We made a significant choice when we decided to give up a safe existence (jobs, a house, clean drinking water and the ability to flush toilet paper) for a life with a modicum of adventure. We planned our route with a broad brush stroke, or rather a Sharpie line on a map in the garage, along with an ambitious, now laughable schedule to arrive at the tip of South America, “in about a year or so”.
Our actual route meanders and sometimes loops back on itself, subject to the weather, places we’ve dreamed about visiting, friends who meet us to bike and the suggestions of others (sorry folks, the reader poll regarding visiting Cuba was overwhelming in favor of going, but we detoured into Chiapas instead of going to the Yucatan).
Our recent zigzag took us to Laguna de Apoyo, a crater lake. This was our second crater lake we’ve bicycled to, with the first being Crater Lake in the USA, after our friends’ Jason and Thanh’s wedding in Yosemite (congratulations on the birth of your baby girl!)
Laguna de Apoyo was beautiful and we enjoyed our time there. Leaving was a chore. Again it was hot and humid, not making the 700+ vertical feet (217+ m) in the short distance of less than 2 miles (3.2 km) an easy ride. I’ll save you the wear on your slide rule, it was more than an 8% grade the whole way up. We smelled the asbestos from the burning brakes of vehicles passing us on the way down, which was discouraging, but the howler monkeys cheered us on.
The property manager of the Apoyo Resort, warned us that locals push their (unladen) bicycles up to the top. Perhaps we can claim the title of the first to bicycle from the bottom of the crater to the top?
Luckily for us, the rest of the day was a short downhill into Granada.
Our choices in destinations can preclude us from seeing other interesting sites. For instance, we went through Managua, but had to skip the Ancient footprints of Acahualinca. These human footprints were left behind in volcanic ash and mud, which solidified about 2,120±120 years ago, shortly after the group of up to 15 people passed by. I’ve seen other petrified footprints. When I lived in Austin, Texas, I mountain biked in Glenrose, Texas where dinosaur tracks were visible in the stream beds. According to Ken Ham, it will be any day now when we find evidence that people and dinosaurs coexisted.
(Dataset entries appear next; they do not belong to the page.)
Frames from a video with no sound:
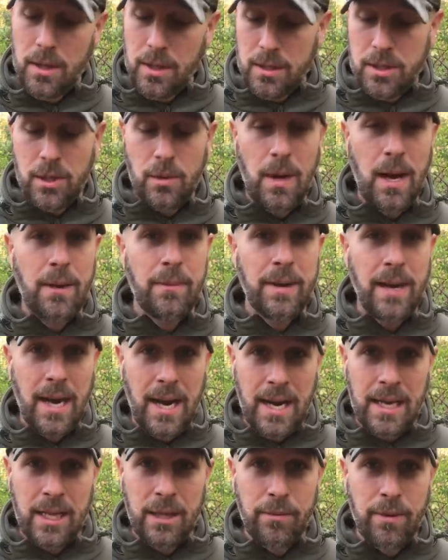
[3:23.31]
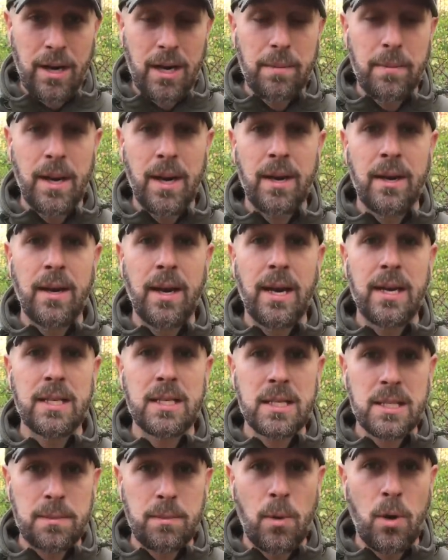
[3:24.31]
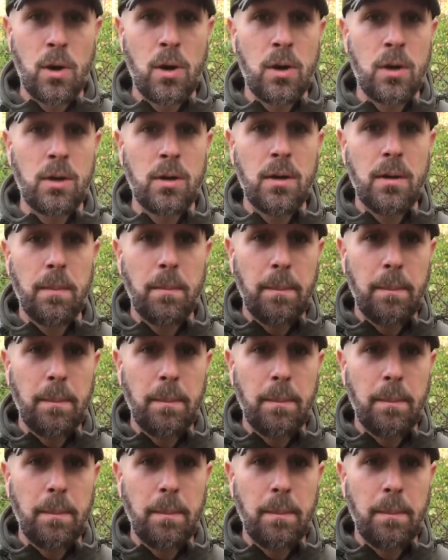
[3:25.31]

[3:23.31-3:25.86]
So I would highly recommend a small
I’m almost certain that footprints in Acahualinca were left by people fleeing a vegan T-rex that recently fell off the wagon.
Our route choice also precluded us from visiting the Fortress of the Immaculate Conception. Besides being bombastically named I think it would have sufficed to slap a chastity belt on the poor girl instead of building and entire fort to keep her safe from potential suitors.
The horny British desperately tried to invade in 1762 only to be defeated by a teenage girl, Rafaela, who single handily killed the British commander of the expeditionary force. The British finally lifted their siege and retreated on August 3, 1762. Rumors are they hung out in the Caribbean and filmed a few movies before getting bottled up by the French Fleet at Yorktown a few years later and having to surrender, yet again.
Humiliated, the British returned home, and spent the next century compensating by making their island look huge on world maps.